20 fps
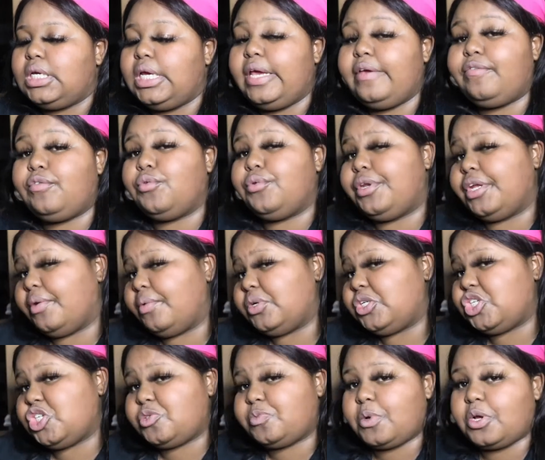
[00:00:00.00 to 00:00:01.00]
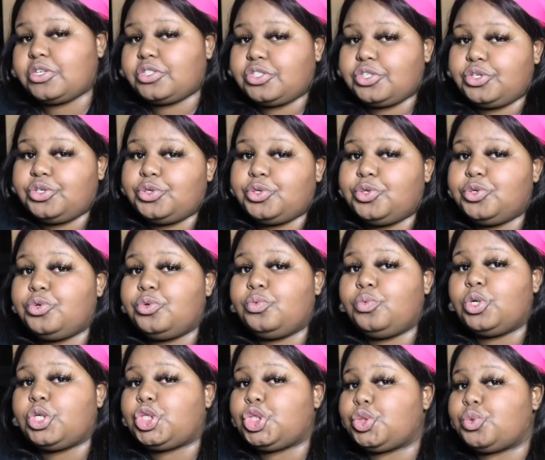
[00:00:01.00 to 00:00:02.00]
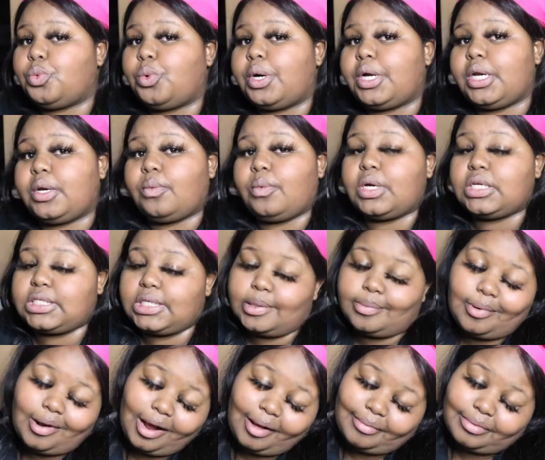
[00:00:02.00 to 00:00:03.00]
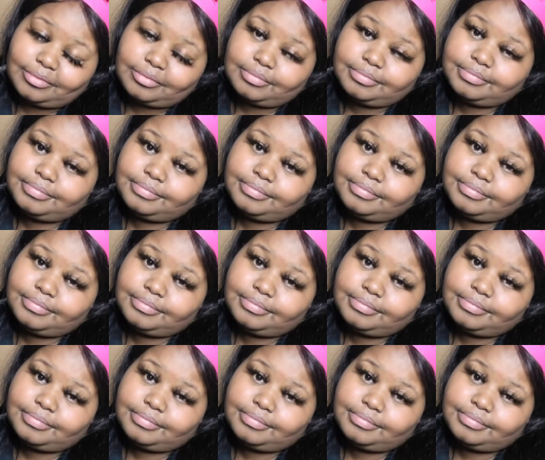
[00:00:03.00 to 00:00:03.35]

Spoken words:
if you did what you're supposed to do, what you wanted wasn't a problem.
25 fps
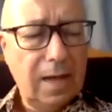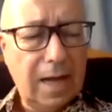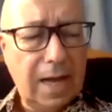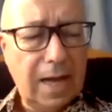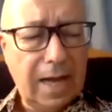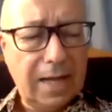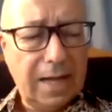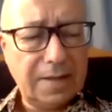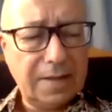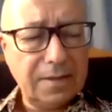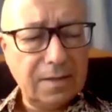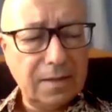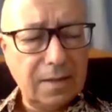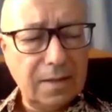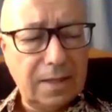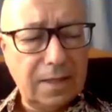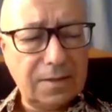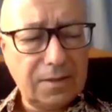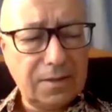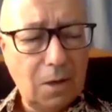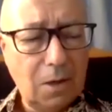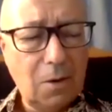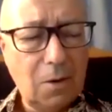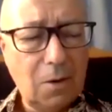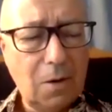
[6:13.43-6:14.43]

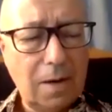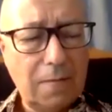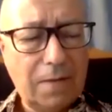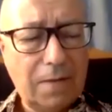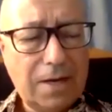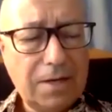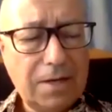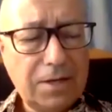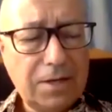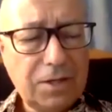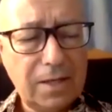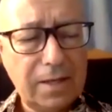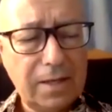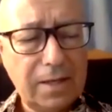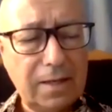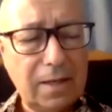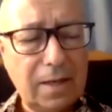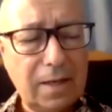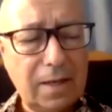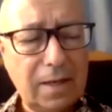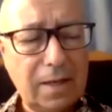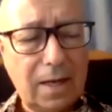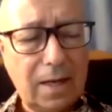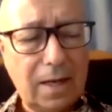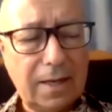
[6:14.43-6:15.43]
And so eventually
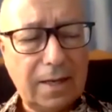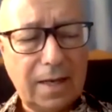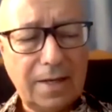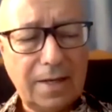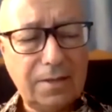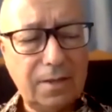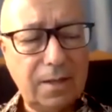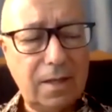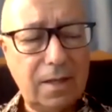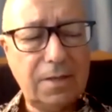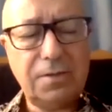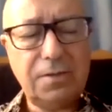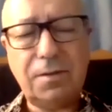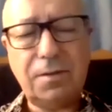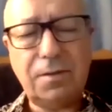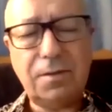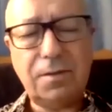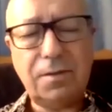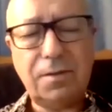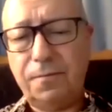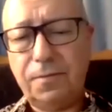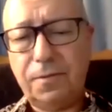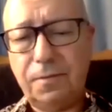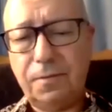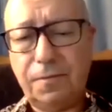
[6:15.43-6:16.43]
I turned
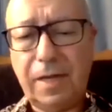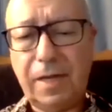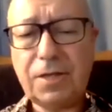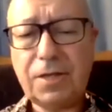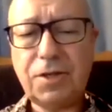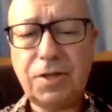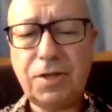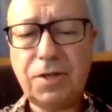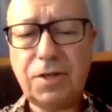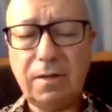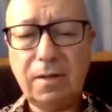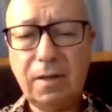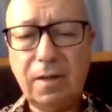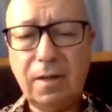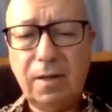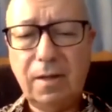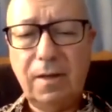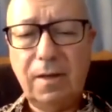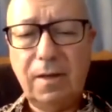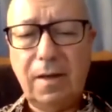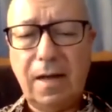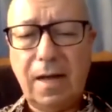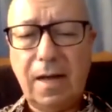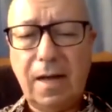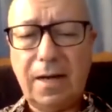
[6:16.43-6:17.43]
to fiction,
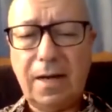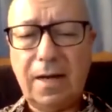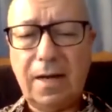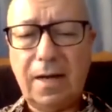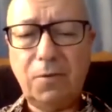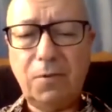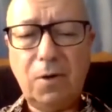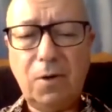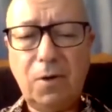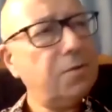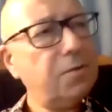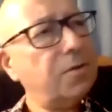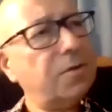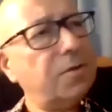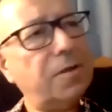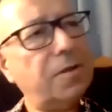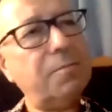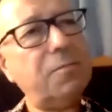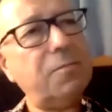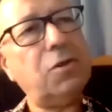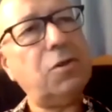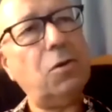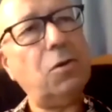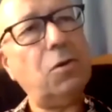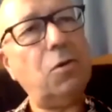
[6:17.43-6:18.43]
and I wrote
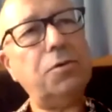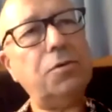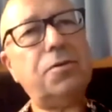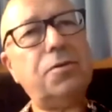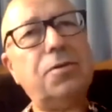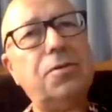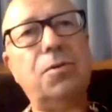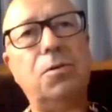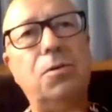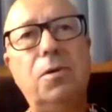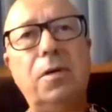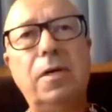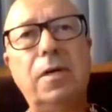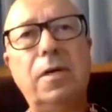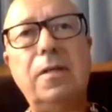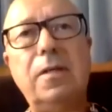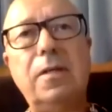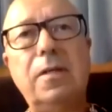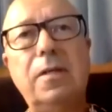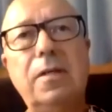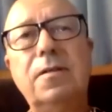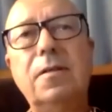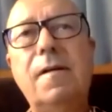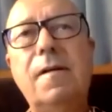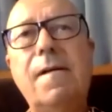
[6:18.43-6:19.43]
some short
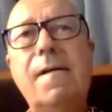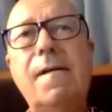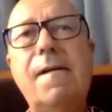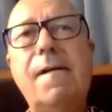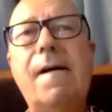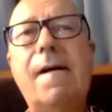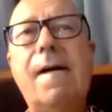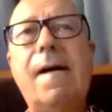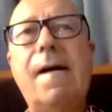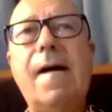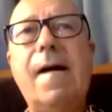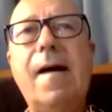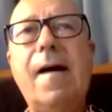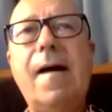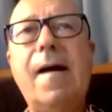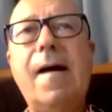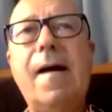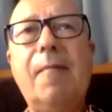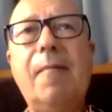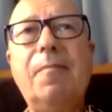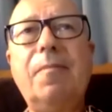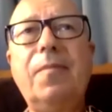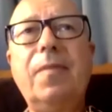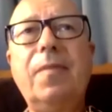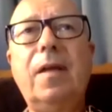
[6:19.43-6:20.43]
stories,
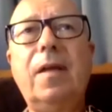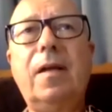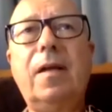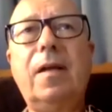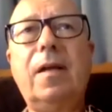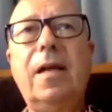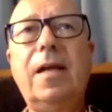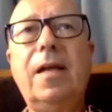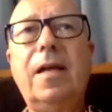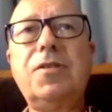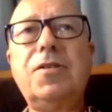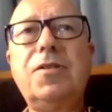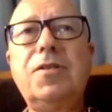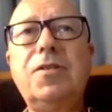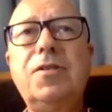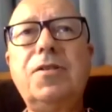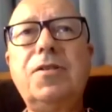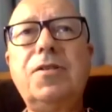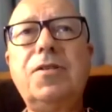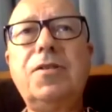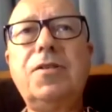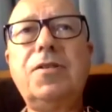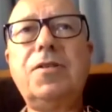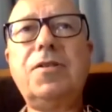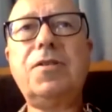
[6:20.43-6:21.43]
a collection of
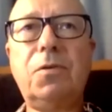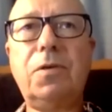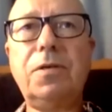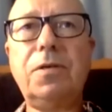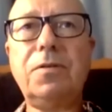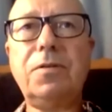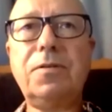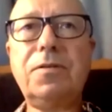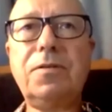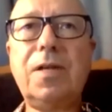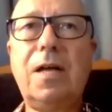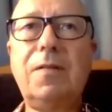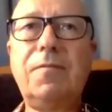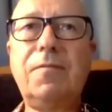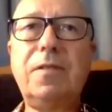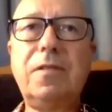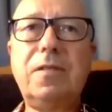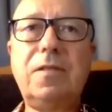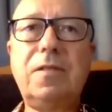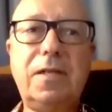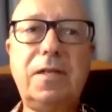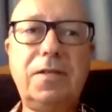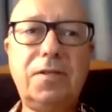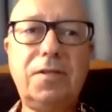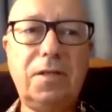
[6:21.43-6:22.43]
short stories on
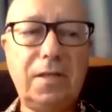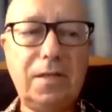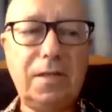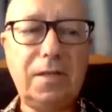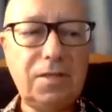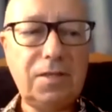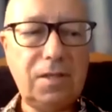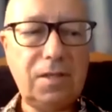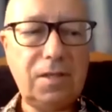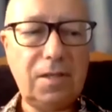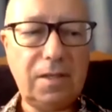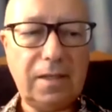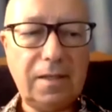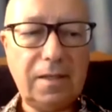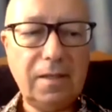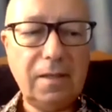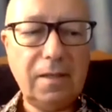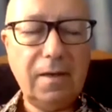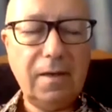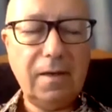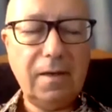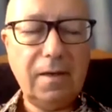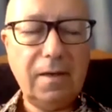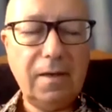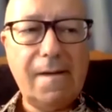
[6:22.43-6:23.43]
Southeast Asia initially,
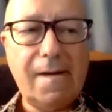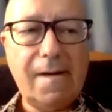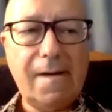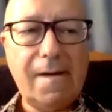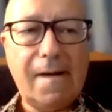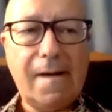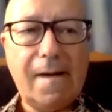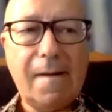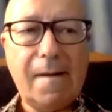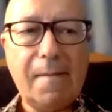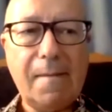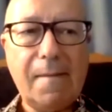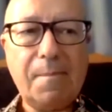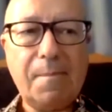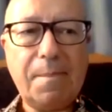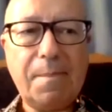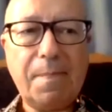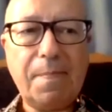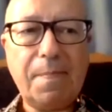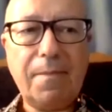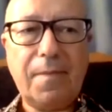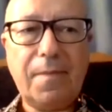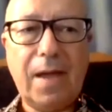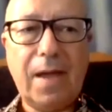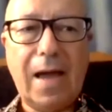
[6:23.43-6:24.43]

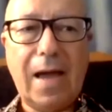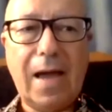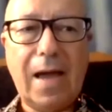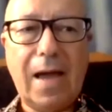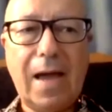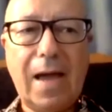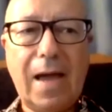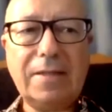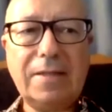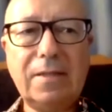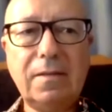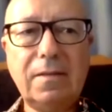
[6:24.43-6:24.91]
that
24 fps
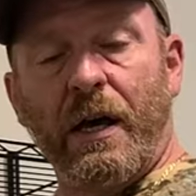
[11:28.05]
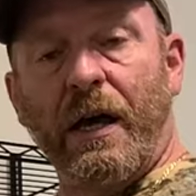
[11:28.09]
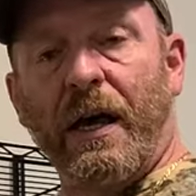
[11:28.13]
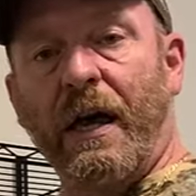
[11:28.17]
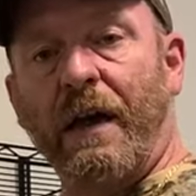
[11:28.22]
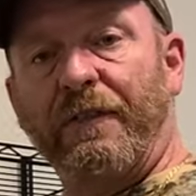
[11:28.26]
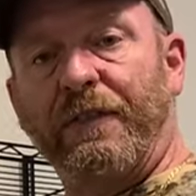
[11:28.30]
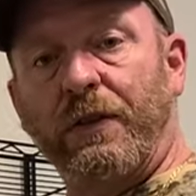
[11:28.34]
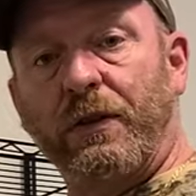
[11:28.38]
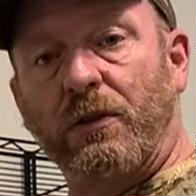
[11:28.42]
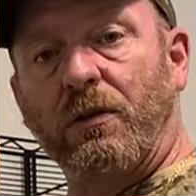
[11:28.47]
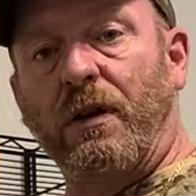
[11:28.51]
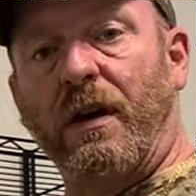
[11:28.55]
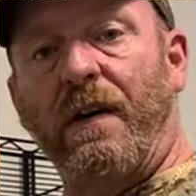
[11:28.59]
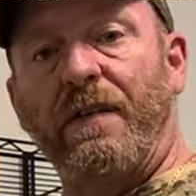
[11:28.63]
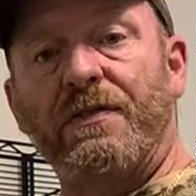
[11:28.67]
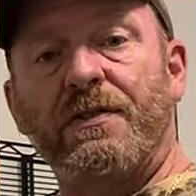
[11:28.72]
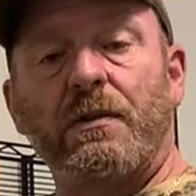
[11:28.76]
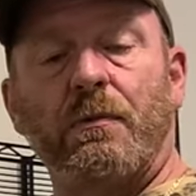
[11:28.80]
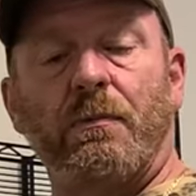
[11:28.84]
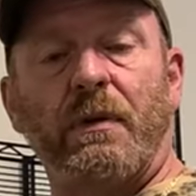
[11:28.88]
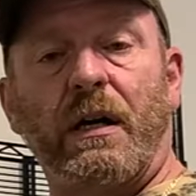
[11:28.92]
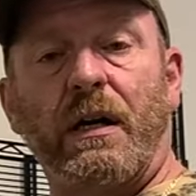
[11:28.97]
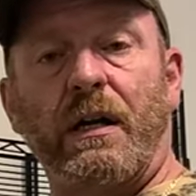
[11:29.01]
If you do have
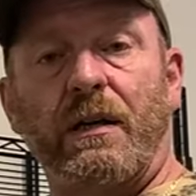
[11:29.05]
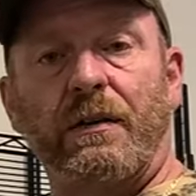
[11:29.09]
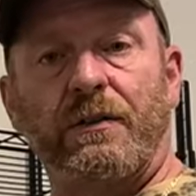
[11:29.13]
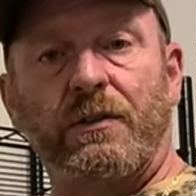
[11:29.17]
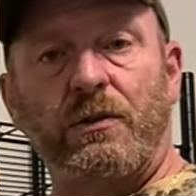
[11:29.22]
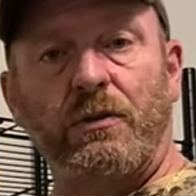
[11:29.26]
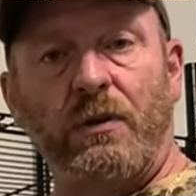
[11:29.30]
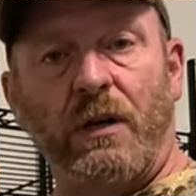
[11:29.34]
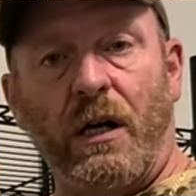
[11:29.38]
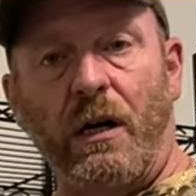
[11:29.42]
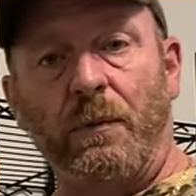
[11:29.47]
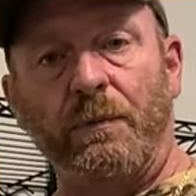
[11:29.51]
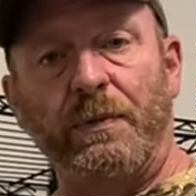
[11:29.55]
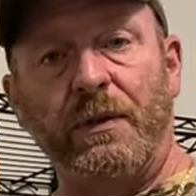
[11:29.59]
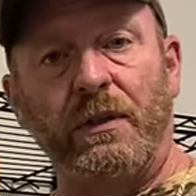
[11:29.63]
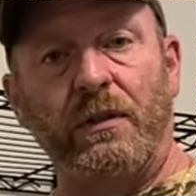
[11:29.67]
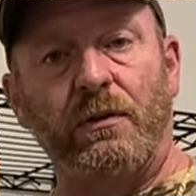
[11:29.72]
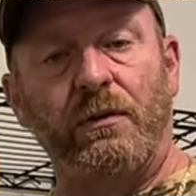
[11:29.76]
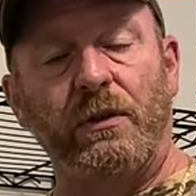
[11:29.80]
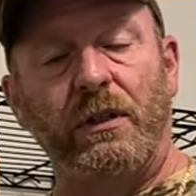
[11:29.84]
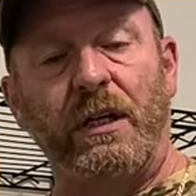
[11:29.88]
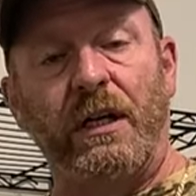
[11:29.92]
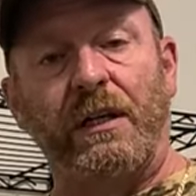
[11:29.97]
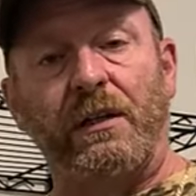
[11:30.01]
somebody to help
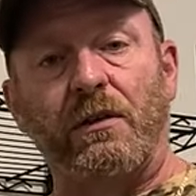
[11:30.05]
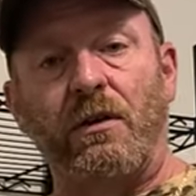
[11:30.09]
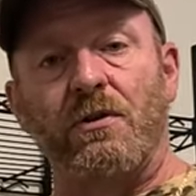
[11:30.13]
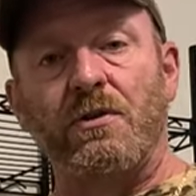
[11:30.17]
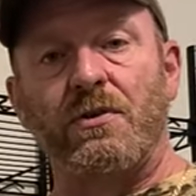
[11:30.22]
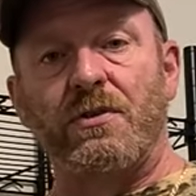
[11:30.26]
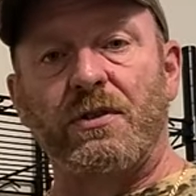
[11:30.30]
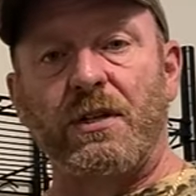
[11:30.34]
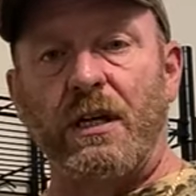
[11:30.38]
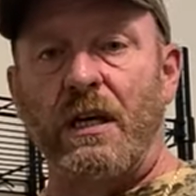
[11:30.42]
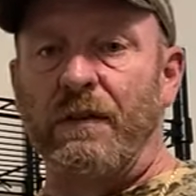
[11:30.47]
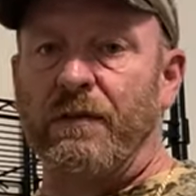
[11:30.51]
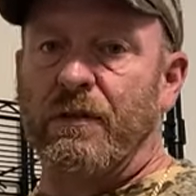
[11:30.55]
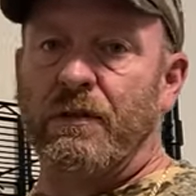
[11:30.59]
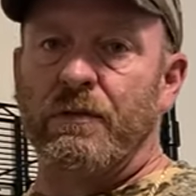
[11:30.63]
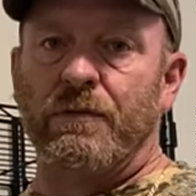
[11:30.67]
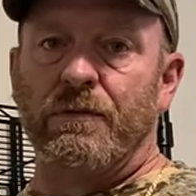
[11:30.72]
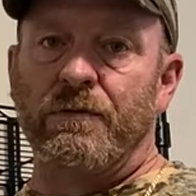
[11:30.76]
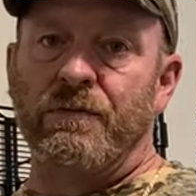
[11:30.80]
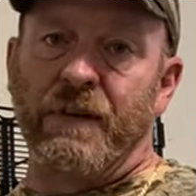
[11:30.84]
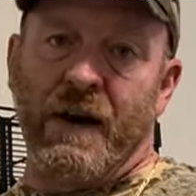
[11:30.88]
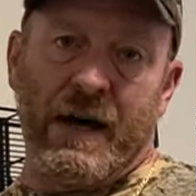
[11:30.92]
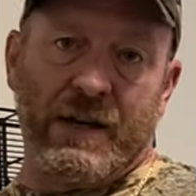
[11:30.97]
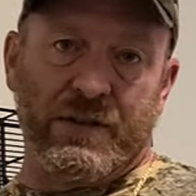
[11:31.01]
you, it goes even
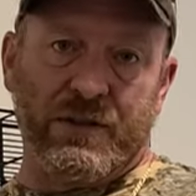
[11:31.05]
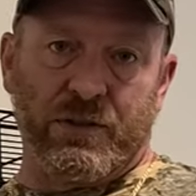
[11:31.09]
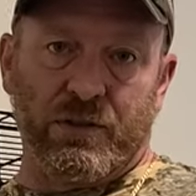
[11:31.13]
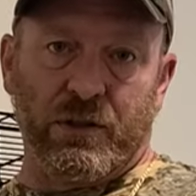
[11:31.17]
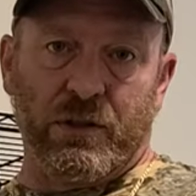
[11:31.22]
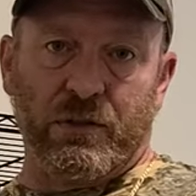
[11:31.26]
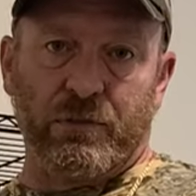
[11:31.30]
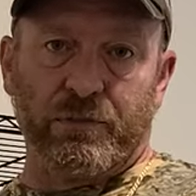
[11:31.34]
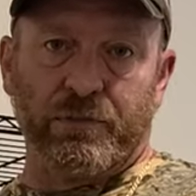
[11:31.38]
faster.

::::::::::

### Problem to work on
Output the listing word for word. Drop the pictures.

### Result
20 fps
[00:00:00.00 to 00:00:01.00]
[00:00:01.00 to 00:00:02.00]
[00:00:02.00 to 00:00:03.00]
[00:00:03.00 to 00:00:03.35]

Spoken words:
if you did what you're supposed to do, what you wanted wasn't a problem.
25 fps
[6:13.43-6:14.43]

[6:14.43-6:15.43]
And so eventually
[6:15.43-6:16.43]
I turned
[6:16.43-6:17.43]
to fiction,
[6:17.43-6:18.43]
and I wrote
[6:18.43-6:19.43]
some short
[6:19.43-6:20.43]
stories,
[6:20.43-6:21.43]
a collection of
[6:21.43-6:22.43]
short stories on
[6:22.43-6:23.43]
Southeast Asia initially,
[6:23.43-6:24.43]

[6:24.43-6:24.91]
that
24 fps
[11:28.05]
[11:28.09]
[11:28.13]
[11:28.17]
[11:28.22]
[11:28.26]
[11:28.30]
[11:28.34]
[11:28.38]
[11:28.42]
[11:28.47]
[11:28.51]
[11:28.55]
[11:28.59]
[11:28.63]
[11:28.67]
[11:28.72]
[11:28.76]
[11:28.80]
[11:28.84]
[11:28.88]
[11:28.92]
[11:28.97]
[11:29.01]
If you do have
[11:29.05]
[11:29.09]
[11:29.13]
[11:29.17]
[11:29.22]
[11:29.26]
[11:29.30]
[11:29.34]
[11:29.38]
[11:29.42]
[11:29.47]
[11:29.51]
[11:29.55]
[11:29.59]
[11:29.63]
[11:29.67]
[11:29.72]
[11:29.76]
[11:29.80]
[11:29.84]
[11:29.88]
[11:29.92]
[11:29.97]
[11:30.01]
somebody to help
[11:30.05]
[11:30.09]
[11:30.13]
[11:30.17]
[11:30.22]
[11:30.26]
[11:30.30]
[11:30.34]
[11:30.38]
[11:30.42]
[11:30.47]
[11:30.51]
[11:30.55]
[11:30.59]
[11:30.63]
[11:30.67]
[11:30.72]
[11:30.76]
[11:30.80]
[11:30.84]
[11:30.88]
[11:30.92]
[11:30.97]
[11:31.01]
you, it goes even
[11:31.05]
[11:31.09]
[11:31.13]
[11:31.17]
[11:31.22]
[11:31.26]
[11:31.30]
[11:31.34]
[11:31.38]
faster.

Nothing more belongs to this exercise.